* **REQUIRED ACTION**
Leave out the pictures and return every entry exactly as it appears.

* **INPUT MATERIAL**
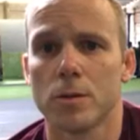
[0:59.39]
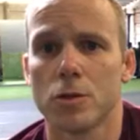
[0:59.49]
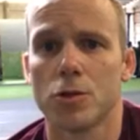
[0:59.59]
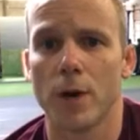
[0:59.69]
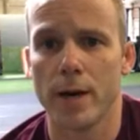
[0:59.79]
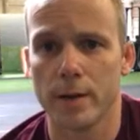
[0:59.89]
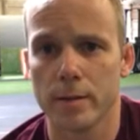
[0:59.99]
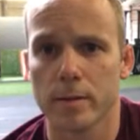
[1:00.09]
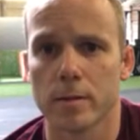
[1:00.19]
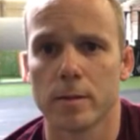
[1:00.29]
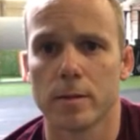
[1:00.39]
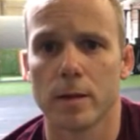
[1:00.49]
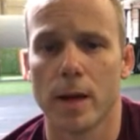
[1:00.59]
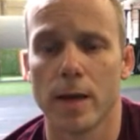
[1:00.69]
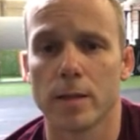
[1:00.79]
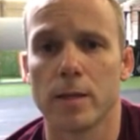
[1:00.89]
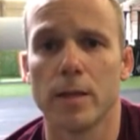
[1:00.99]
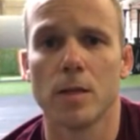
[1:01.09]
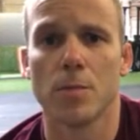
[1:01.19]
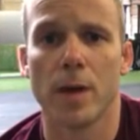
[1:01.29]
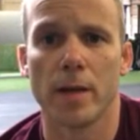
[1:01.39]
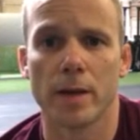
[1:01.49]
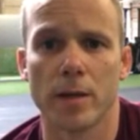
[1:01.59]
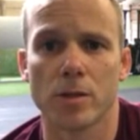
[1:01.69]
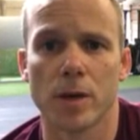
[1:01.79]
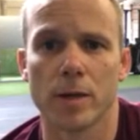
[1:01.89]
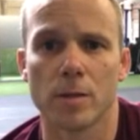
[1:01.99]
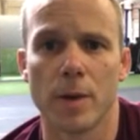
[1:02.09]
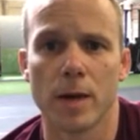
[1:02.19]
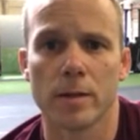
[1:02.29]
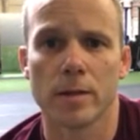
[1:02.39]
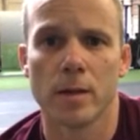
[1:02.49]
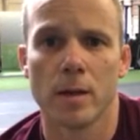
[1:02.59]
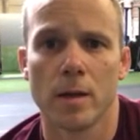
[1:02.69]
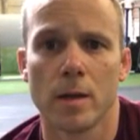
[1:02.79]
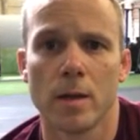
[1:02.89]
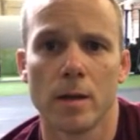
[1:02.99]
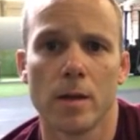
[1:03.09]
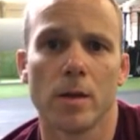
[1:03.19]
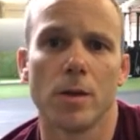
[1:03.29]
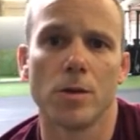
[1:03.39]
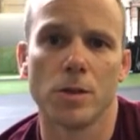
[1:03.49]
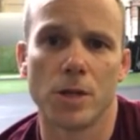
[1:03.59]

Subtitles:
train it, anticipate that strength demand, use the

* **RESPONSE TO THIS TASK**
[0:59.39]
[0:59.49]
[0:59.59]
[0:59.69]
[0:59.79]
[0:59.89]
[0:59.99]
[1:00.09]
[1:00.19]
[1:00.29]
[1:00.39]
[1:00.49]
[1:00.59]
[1:00.69]
[1:00.79]
[1:00.89]
[1:00.99]
[1:01.09]
[1:01.19]
[1:01.29]
[1:01.39]
[1:01.49]
[1:01.59]
[1:01.69]
[1:01.79]
[1:01.89]
[1:01.99]
[1:02.09]
[1:02.19]
[1:02.29]
[1:02.39]
[1:02.49]
[1:02.59]
[1:02.69]
[1:02.79]
[1:02.89]
[1:02.99]
[1:03.09]
[1:03.19]
[1:03.29]
[1:03.39]
[1:03.49]
[1:03.59]

Subtitles:
train it, anticipate that strength demand, use the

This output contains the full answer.